Prompt: So long as no pictures are carried over, output the records below exactly.

Dataset entries
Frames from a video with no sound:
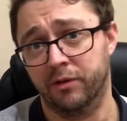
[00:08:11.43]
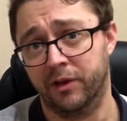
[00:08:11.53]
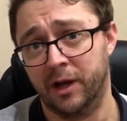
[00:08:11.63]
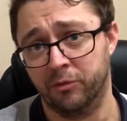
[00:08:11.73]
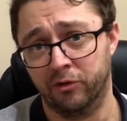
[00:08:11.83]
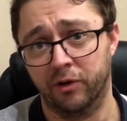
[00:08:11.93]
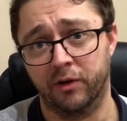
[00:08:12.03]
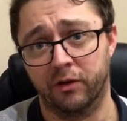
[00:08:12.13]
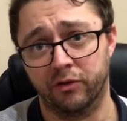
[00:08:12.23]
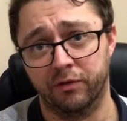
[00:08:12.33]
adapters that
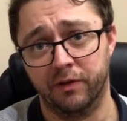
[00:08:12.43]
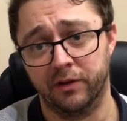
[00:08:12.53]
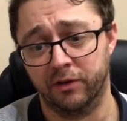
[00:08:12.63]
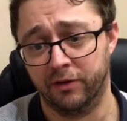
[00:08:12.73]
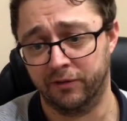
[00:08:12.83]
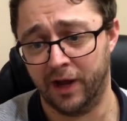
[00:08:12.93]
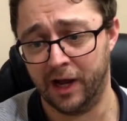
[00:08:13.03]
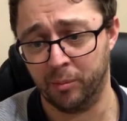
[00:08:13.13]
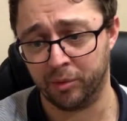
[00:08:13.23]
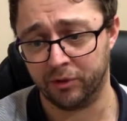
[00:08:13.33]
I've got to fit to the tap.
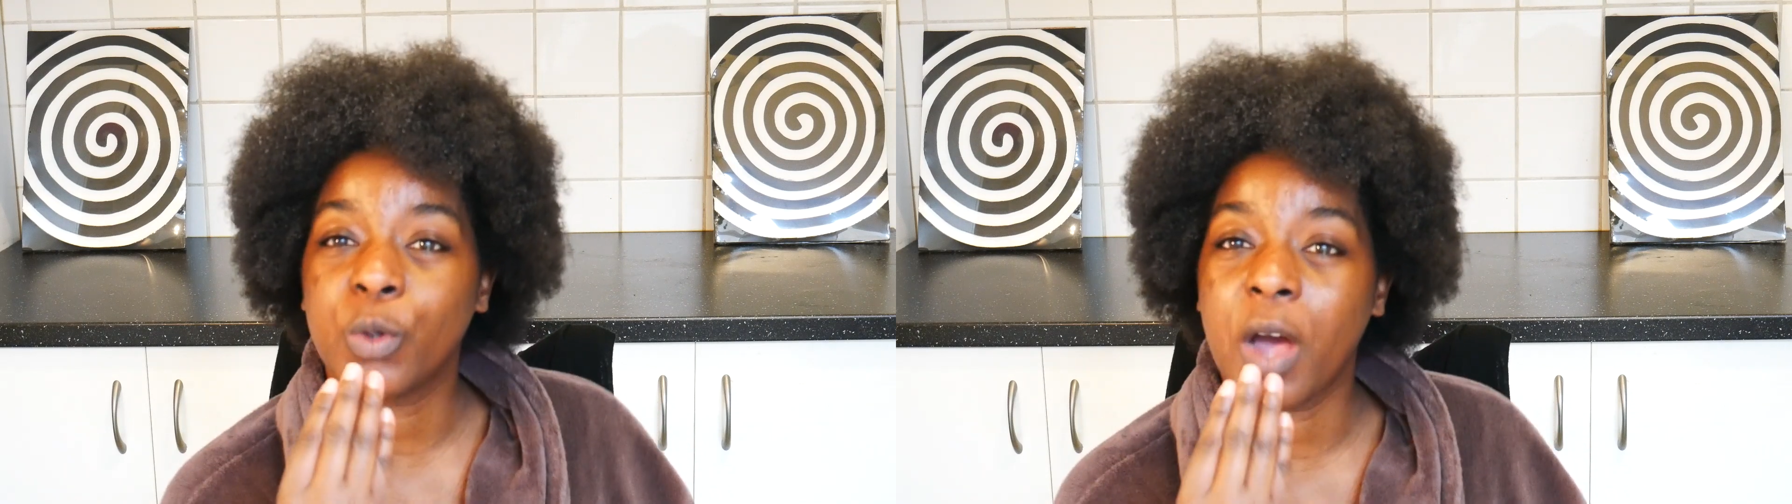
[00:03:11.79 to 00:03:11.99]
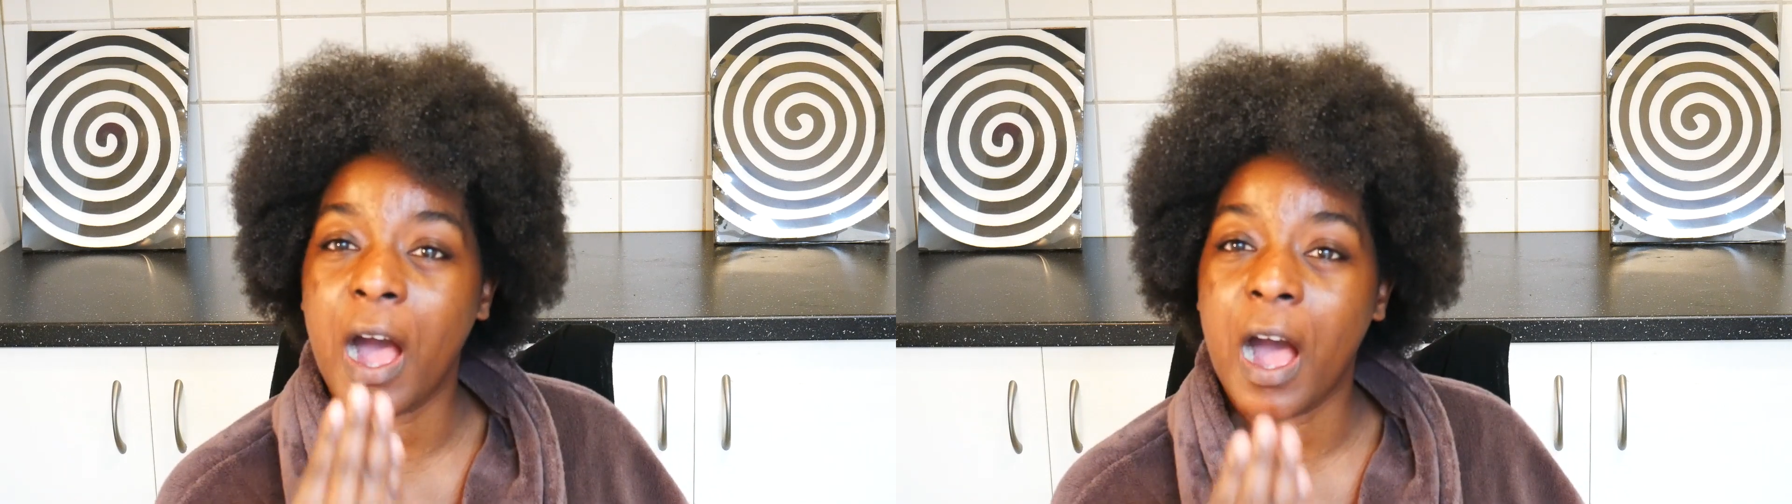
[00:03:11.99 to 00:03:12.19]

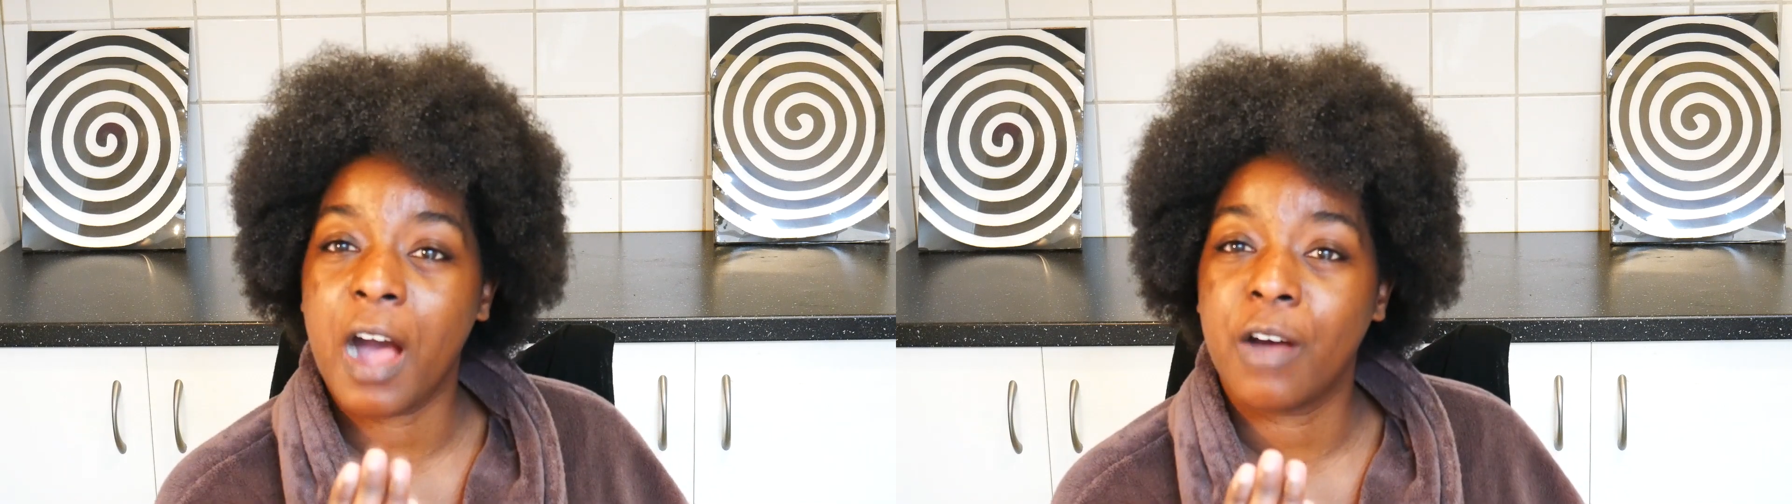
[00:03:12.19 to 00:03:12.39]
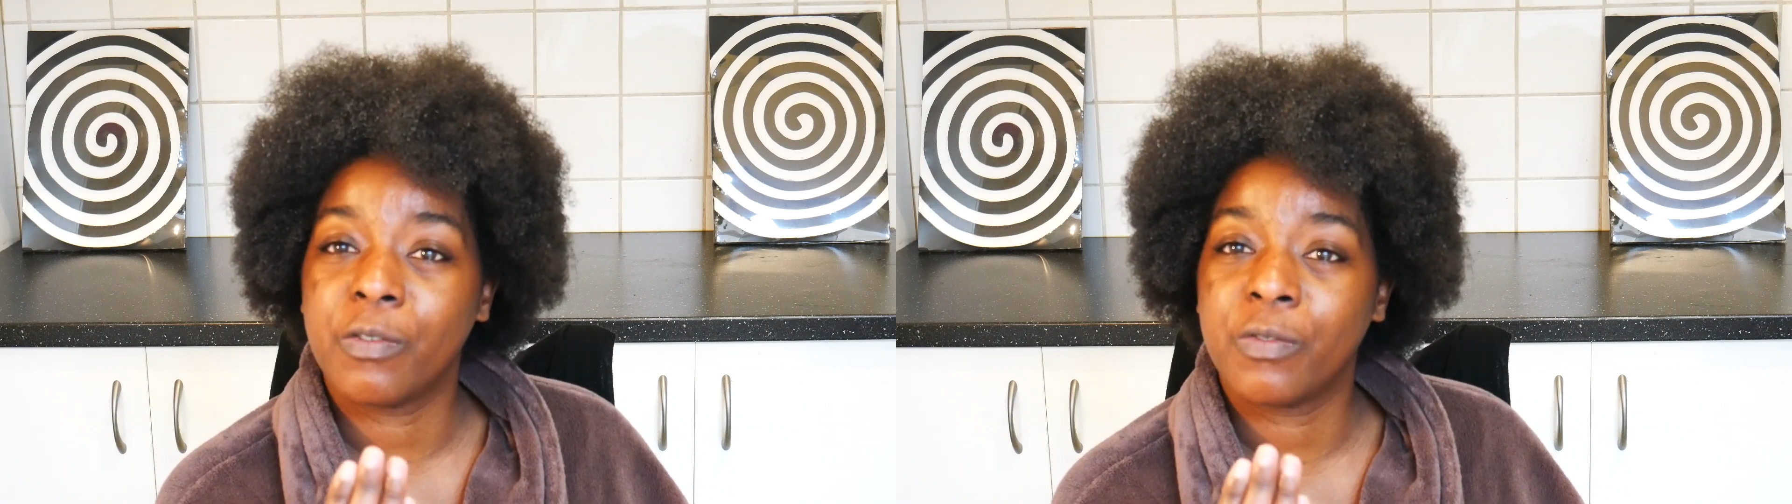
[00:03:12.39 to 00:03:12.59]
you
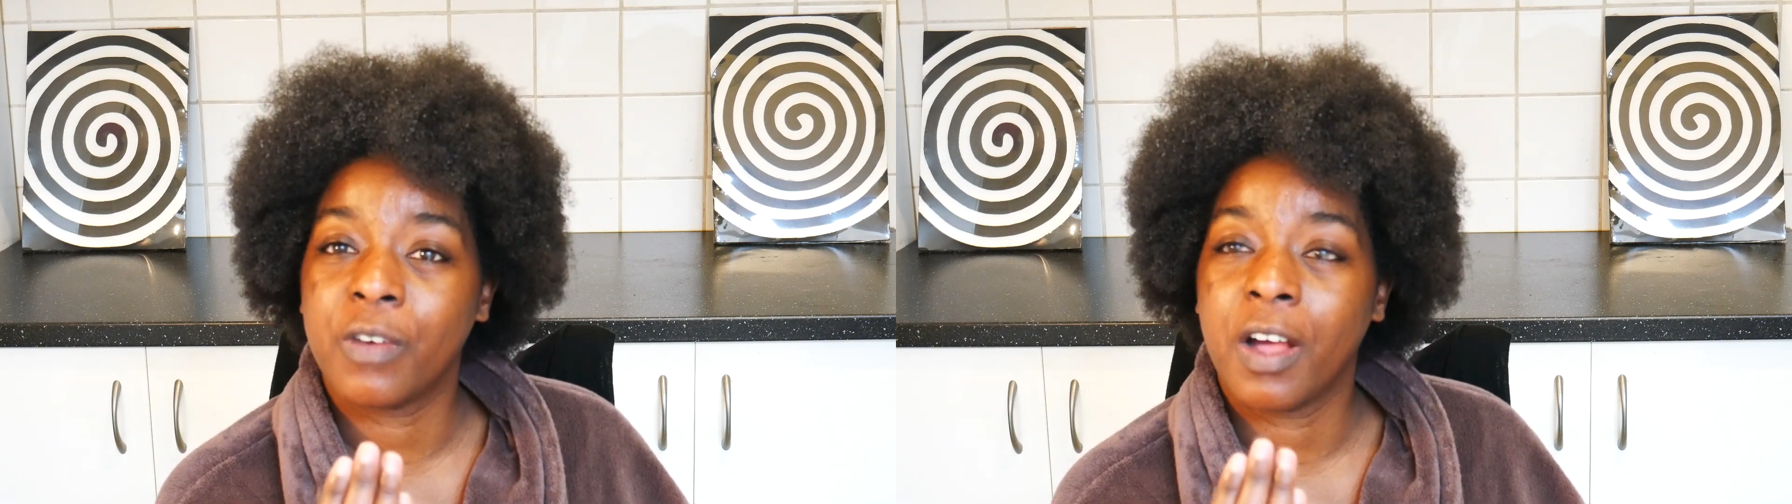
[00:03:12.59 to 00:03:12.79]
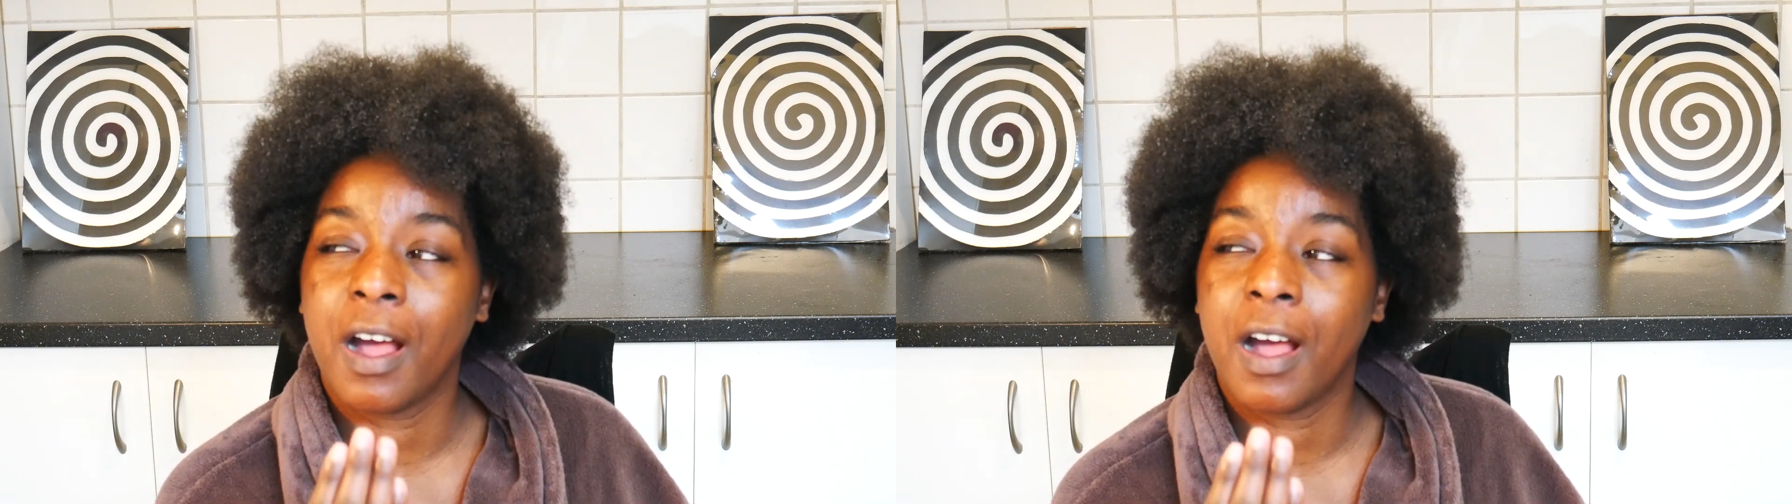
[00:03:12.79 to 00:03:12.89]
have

Response to this task:
Frames from a video with no sound:
[00:08:11.43]
[00:08:11.53]
[00:08:11.63]
[00:08:11.73]
[00:08:11.83]
[00:08:11.93]
[00:08:12.03]
[00:08:12.13]
[00:08:12.23]
[00:08:12.33]
adapters that
[00:08:12.43]
[00:08:12.53]
[00:08:12.63]
[00:08:12.73]
[00:08:12.83]
[00:08:12.93]
[00:08:13.03]
[00:08:13.13]
[00:08:13.23]
[00:08:13.33]
I've got to fit to the tap.
[00:03:11.79 to 00:03:11.99]
[00:03:11.99 to 00:03:12.19]

[00:03:12.19 to 00:03:12.39]
[00:03:12.39 to 00:03:12.59]
you
[00:03:12.59 to 00:03:12.79]
[00:03:12.79 to 00:03:12.89]
have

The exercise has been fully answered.